By early February, Yu had taken on 65 CUNY clients with varying challenges—although none, yet, who’d needed her to speak in Cantonese (other navigators speak Spanish, Urdu, and Bengali). By that point in time, navigators had helped 270 students at 21 CUNY campuses—116 with SNAP applications, and 166 with other food resources including food banks and public school Grab-and-Go meals within walking distance of where they were living. It takes 30 days to process a SNAP application and longer for benefits to actually arrive, which underlines the importance of emergency food providers for getting students through lean days and weeks.
Several clients stuck out in Yu’s mind because of the depth of their need. A few students had requested mental health service recommendations. Others are “more concerned about housing—it could be a landlord issue, or they can’t afford to pay rent, which a local tenant housing official can take up” on their behalf, Yu says. Two students didn’t have documents to prove their addresses, although Yu knew from her training that “You can still apply if you’re homeless or don’t have identification—it’s [the SNAP office’s] responsibility to get you an ID.”
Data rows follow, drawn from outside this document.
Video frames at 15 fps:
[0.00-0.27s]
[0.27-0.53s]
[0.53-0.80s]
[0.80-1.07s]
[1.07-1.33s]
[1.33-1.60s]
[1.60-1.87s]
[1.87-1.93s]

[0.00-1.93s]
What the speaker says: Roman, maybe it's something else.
Meanwhile, Yu had been grappling with her own housing and food insecurity—as well as with discomfort about asking for assistance. She says that acting as a navigator for other students has been eye-opening. “They are experiencing similar things to myself. It’s normally just me feeling isolated and like things are insurmountable, and it’s really wild how little we know about each others’ lives. It’s really revealing.”
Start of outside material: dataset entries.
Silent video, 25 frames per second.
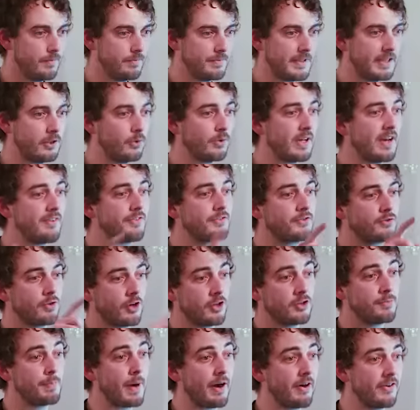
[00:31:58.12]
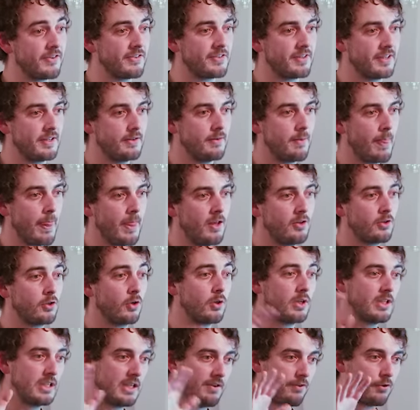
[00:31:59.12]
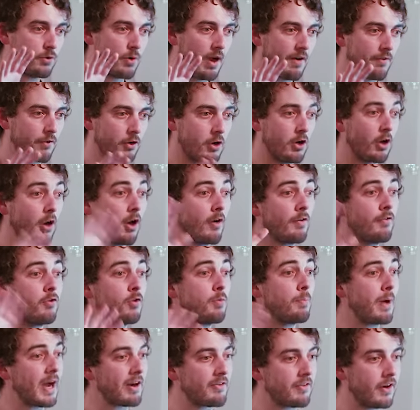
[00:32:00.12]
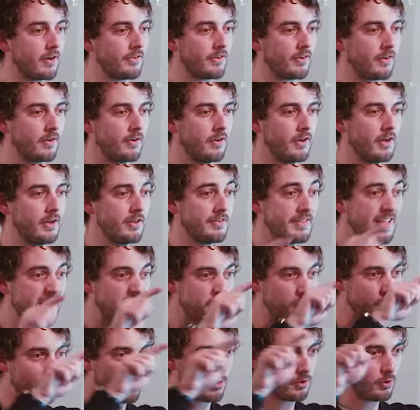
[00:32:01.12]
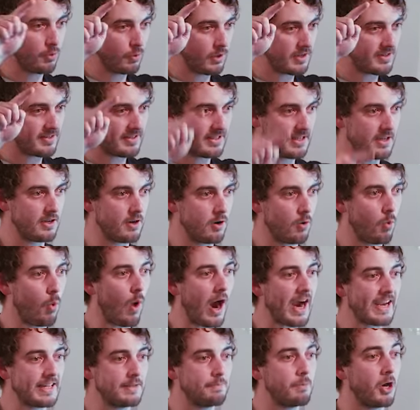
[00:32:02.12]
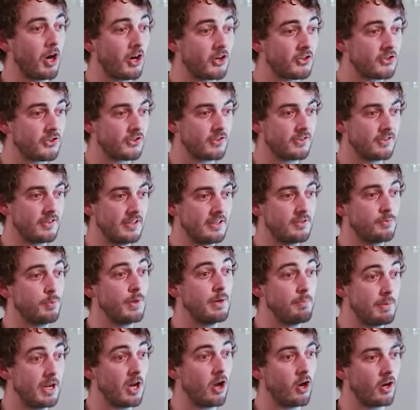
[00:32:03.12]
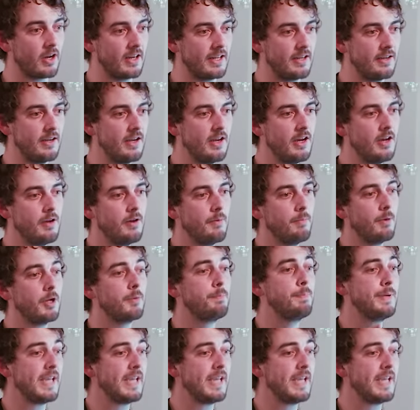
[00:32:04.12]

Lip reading: They don't have transparency. So if you have a colorful background, then you will see a white box. It will be ugly. Yeah. But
She’s heard from other navigators that they’re all beginning to feel more confident in contacting students and teasing out information in unobtrusive ways. “A lot of struggles are unseen, and sometimes people [also] struggle with admitting they need help,” she explains.
The navigators were also planning to hold weekly virtual workshops for each other, to share the skills they’d been accumulating along the way—such as how to address the nutritional side of food access, and ways to offer trauma-informed care (Yu’s specialty). They were thinking, too, of hosting open-to-the-public watch parties for documentaries and an upcoming food forum hosted by the mayor’s office. She thought the watch parties might create space for food justice conversations to happen, and an opportunity to alert more students about the peer network.
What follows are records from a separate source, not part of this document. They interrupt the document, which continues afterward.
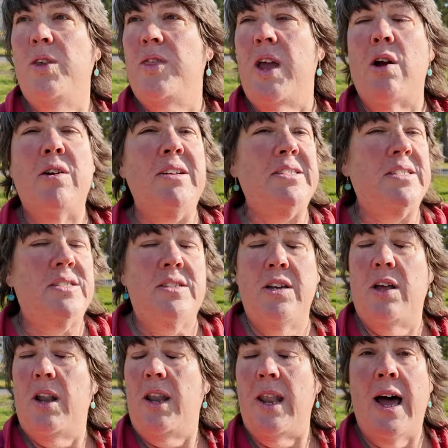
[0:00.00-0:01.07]
there is
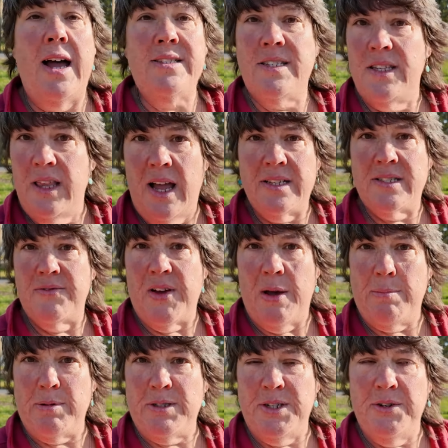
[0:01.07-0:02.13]
still lots and lots of
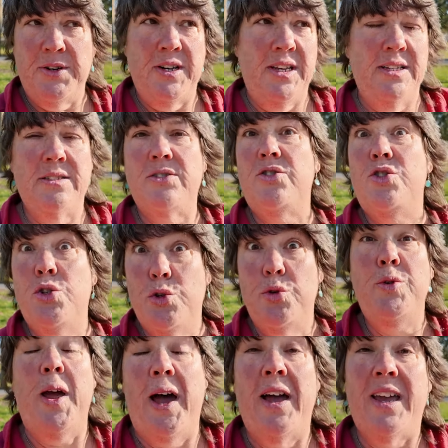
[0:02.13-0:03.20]
opportunities.
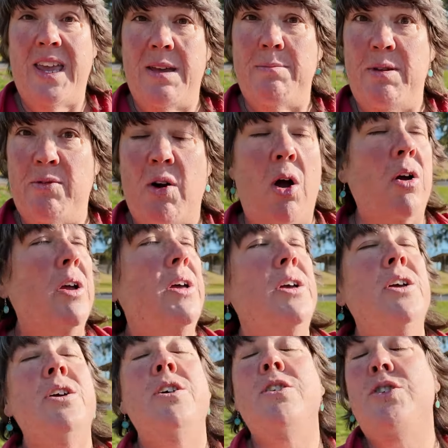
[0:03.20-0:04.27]
Do not get me wrong.
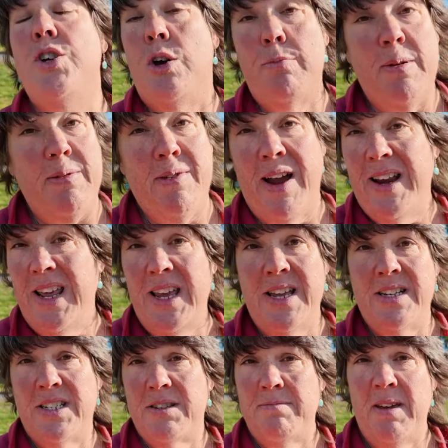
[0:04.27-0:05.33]
Don't be writing
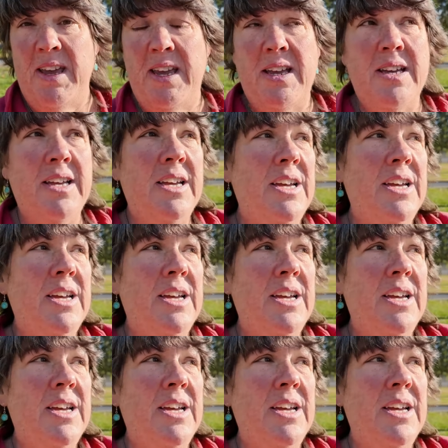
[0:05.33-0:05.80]
into me.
What success rate the program can expect is still unknown. However, SOH conducted a pilot during the spring and summer of 2020 that connected 656 students with $628,000 worth of SNAP benefits over a three-month period.
CUNY’s Urban Food Policy Institute (UFPI) piloted a similar effort in 2018 at Hostos Community College and John Jay College of Criminal Justice. UFPI director Nicholas Freudenberg says in that program, “Ten [student] advocates working limited hours connected 1,200 students to campus-based services. That tells you about the scale you need to get to 10,000, or 100,000 students. It also provides proof of concept; the majority of students we surveyed said they would accept help from a peer.”
In California, Bartholow says a conversation with peer navigators a couple of years ago revealed that they were able to help student clients make it to the end of the “SNAP application maze” 100 percent of the time. Could clients manage it without help? Their overwhelming response was, “No, it’s not possible,” she says.